Mutu challenged the third CAS award before the Swiss Federal Tribunal (Schweizerische Bundesgericht), but the review system before the Swiss Federal Tribunal was of little comfort for the player. Mutu argued that the method of calculating damages by the DRC (upheld by CAS) was breaching the Swiss public policy. On 14 June 2010, the Swiss Federal Tribunal dismissed Mutu’s case as unfounded.

On 8 November 2010, Chelsea filed a petition before the US District Court Southern District of Florida (Miami Division) and requested them to recognize and enforce the third CAS award against Mutu under the New York Convention. According to Chelsea, Mutu was owning various residential property in Florida, including property in Miami-Dade county. In his defence, Mutu argued that the enforcement of the CAS award would have been contrary to public policy because it relied on a contractual penalty clause. He asked the court to deny recognition and enforcement of the CAS award under article 5(2)(b) of the New York Convention.

On 13 February 2012 the US court issued recognizing and enforcing the CAS award. It ruled that, even if one were to find the relevant provision of the 2001 Regulations for the Status and Transfer of Players as being a penalty clause, the CAS award was properly and independently decided pursuant to English law. However, the review of the US court was limited; as the judge put it, even if an award was unsupported, foolish and poorly reasoned, as long as it does not violate public policy (i.e., basic notions of morality and justice), it cannot be subject to court interference.
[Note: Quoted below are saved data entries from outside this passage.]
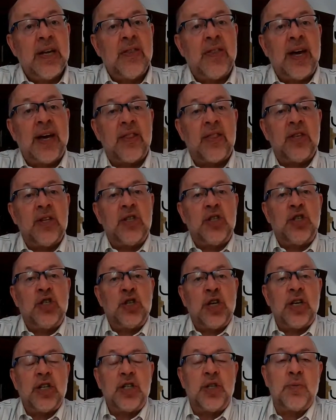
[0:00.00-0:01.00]
that the
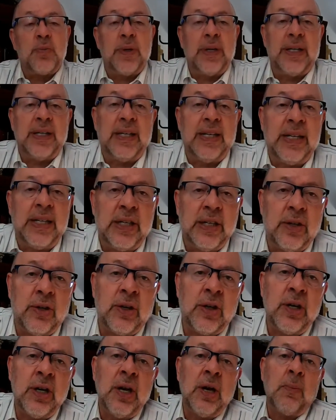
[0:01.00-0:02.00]
judgment
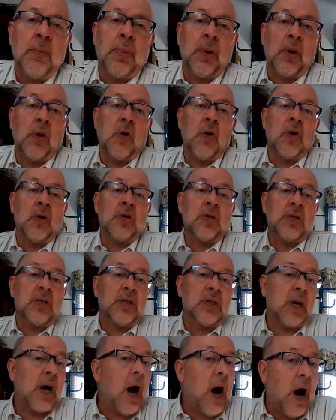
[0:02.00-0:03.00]
here belongs
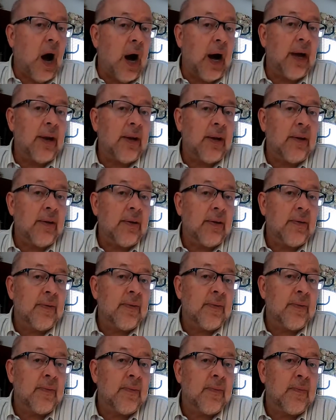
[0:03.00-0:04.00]
to God.
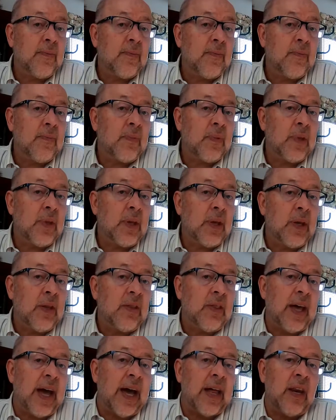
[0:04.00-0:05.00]

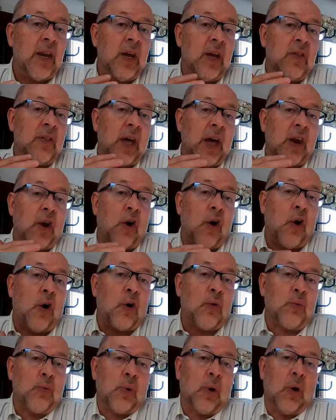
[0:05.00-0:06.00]
That
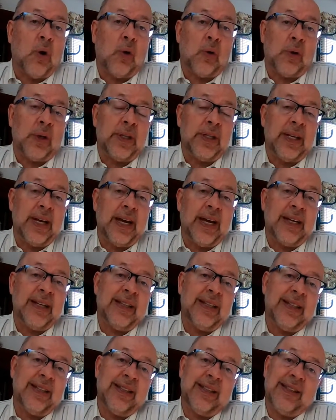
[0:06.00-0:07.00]
our role,
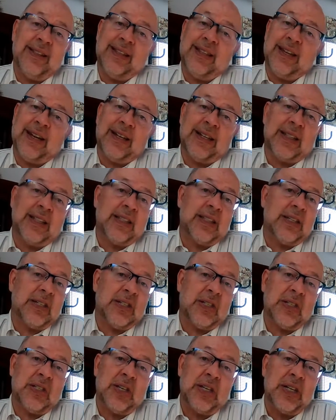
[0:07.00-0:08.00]
and not that
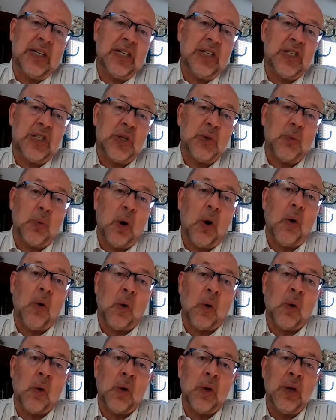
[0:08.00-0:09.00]
this is an easy
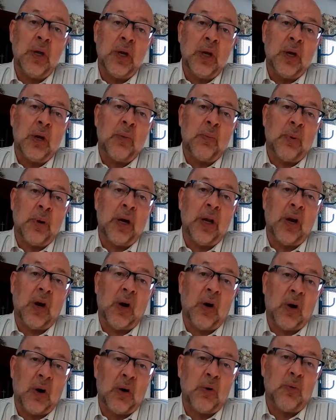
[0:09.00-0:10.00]
role, but
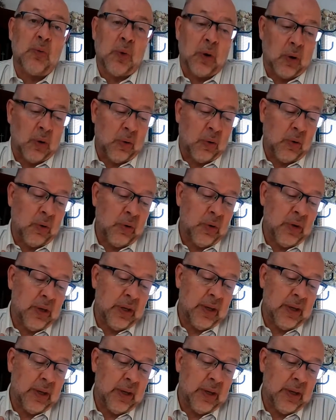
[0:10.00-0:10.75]
our role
On 19 March 2012 Mutu appealed the Southern District of Florida order before the US Court of Appeals, 11th Circuit. A decision is pending.

While waiting for the 11th Circuit decision, a few issues still linger:

Athletes are not machines. Nor are – or can – they be perfect. Football players remain people, and no matter how talented and disciplined they are, things can go awry at any time. When Mutu was taking cocaine, he was also going through a highly publicised divorce and had regular conflicts with coach Mourinho. Mutu had never offered any guarantee that the transfer sum paid by Chelsea was indeed worth paying. He was not involved in the negotiations and had one way only to influence the amount at stake: the better he played, the higher the transfer sum would have been. Therefore, when a contract between two rich almighty clubs is concluded, should the player bear all the risks?
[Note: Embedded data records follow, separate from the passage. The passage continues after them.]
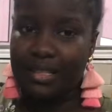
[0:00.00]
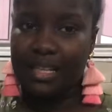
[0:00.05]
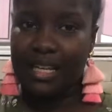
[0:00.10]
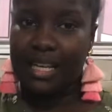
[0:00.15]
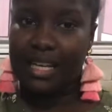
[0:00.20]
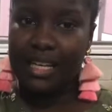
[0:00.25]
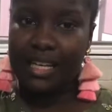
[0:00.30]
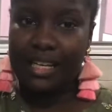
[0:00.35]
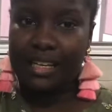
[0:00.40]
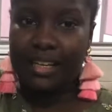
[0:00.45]
to
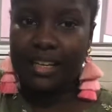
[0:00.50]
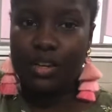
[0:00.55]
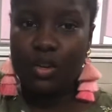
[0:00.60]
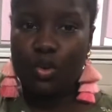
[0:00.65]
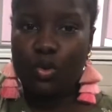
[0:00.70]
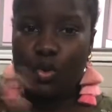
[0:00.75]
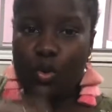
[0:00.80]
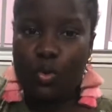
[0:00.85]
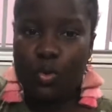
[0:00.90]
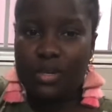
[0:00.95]
like
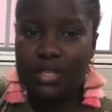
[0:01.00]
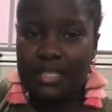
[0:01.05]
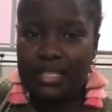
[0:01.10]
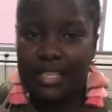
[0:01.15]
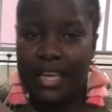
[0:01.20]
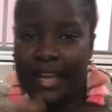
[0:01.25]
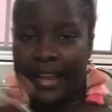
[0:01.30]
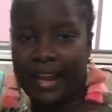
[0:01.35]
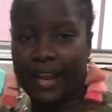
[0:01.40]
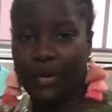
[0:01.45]
cook one
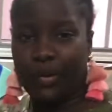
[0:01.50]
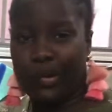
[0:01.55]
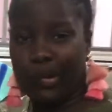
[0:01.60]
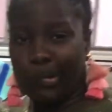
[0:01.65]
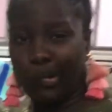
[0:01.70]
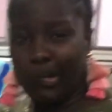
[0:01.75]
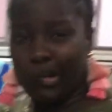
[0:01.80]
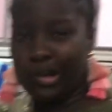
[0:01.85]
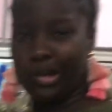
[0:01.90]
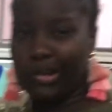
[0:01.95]
side and not
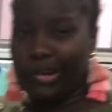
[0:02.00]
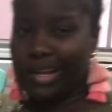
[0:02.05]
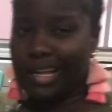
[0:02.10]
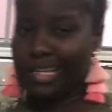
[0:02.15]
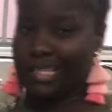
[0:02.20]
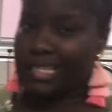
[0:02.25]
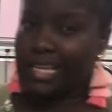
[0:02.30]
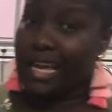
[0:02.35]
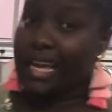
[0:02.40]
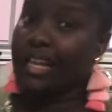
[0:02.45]
cook the
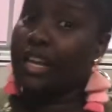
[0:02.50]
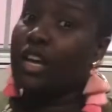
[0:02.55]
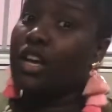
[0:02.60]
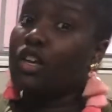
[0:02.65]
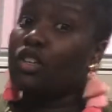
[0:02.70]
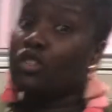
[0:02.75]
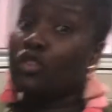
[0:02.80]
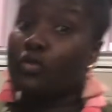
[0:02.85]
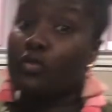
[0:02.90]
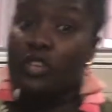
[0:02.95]
other side.
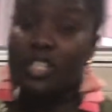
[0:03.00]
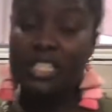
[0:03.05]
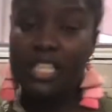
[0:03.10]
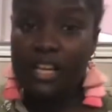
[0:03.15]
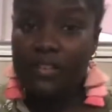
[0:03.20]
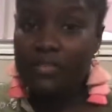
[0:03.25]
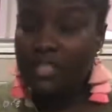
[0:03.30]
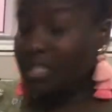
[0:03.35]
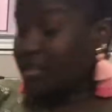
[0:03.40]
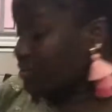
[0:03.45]
So for
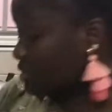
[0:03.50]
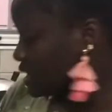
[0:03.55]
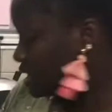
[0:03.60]
safety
Is the legal framework applicable to football players truly running against European law, as Mutu argued before CAS? The CAS Panel said no. However, at no point of the dispute could Mutu have had his case heard before a national court of a Member State which, in turn, could have referred the case to the Court of Justice of the European Union for a preliminary ruling and shed light on this matter. Shouldn’t football players, European citizens rendering services in a Member State of the European Union, be given some kind of remedy before the European courts in addition to the CAS system?
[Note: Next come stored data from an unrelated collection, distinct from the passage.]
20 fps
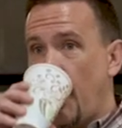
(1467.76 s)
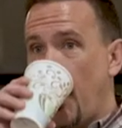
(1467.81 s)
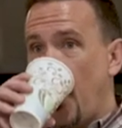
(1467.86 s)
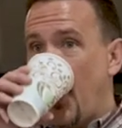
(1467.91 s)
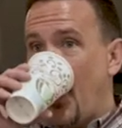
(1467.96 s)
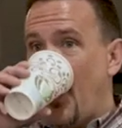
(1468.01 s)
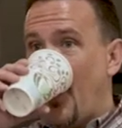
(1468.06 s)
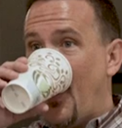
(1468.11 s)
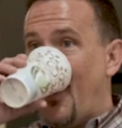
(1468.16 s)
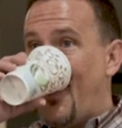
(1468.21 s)

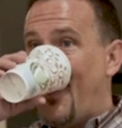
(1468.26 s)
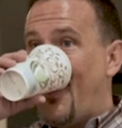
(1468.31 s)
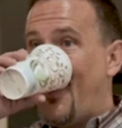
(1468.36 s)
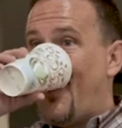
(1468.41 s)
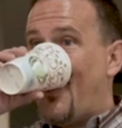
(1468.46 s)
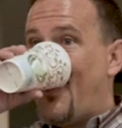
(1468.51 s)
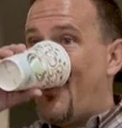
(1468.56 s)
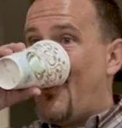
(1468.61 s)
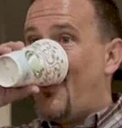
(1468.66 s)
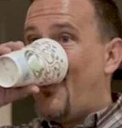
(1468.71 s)

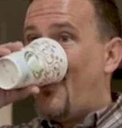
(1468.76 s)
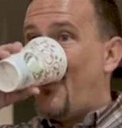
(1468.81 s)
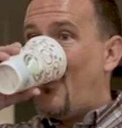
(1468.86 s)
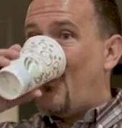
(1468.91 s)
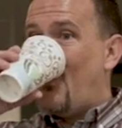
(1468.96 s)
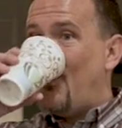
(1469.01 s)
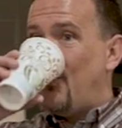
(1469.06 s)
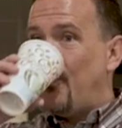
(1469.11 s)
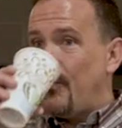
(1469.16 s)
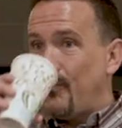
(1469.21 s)

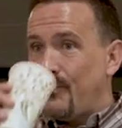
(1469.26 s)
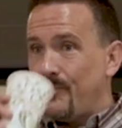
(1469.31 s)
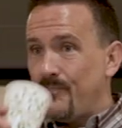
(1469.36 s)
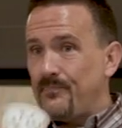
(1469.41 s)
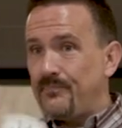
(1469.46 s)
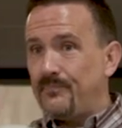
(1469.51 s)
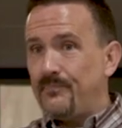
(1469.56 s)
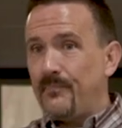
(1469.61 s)
[no speech]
By all means, this is an atypical anti-doping case: cocaine is everything but a sports performance enhancing substance. In addition, Mutu was not cocaine addicted. He needed no medical support to recover from use of cocaine and, once he returned to Italy, he continued his series of startling performances. For Fiorentina, he scored 54 goals in 112 appearances and was named the player of the season in Il Calcio in 2006/2007. Anyway, he still has to pay an incredible amount to Chelsea, amount that –as press reports say– will most likely plunge him into bankruptcy. Needless to say, he never made this money from football. Indeed, FIFA and CAS had taught him and the whole sports world a tough lesson. It remains to be seen how much was achieved with that. It is beyond contestation that anti-drug messages are positive. But one can only wonder if payment of roughly €17,000,000 and endangering an athlete’s career is not too big a price to pay for a message which, at the end of the day, each of us can also read on street billboards.

Note: all the opinions and errors in the article are Smaranda Miron's and the article does not express the views of Miron's firm.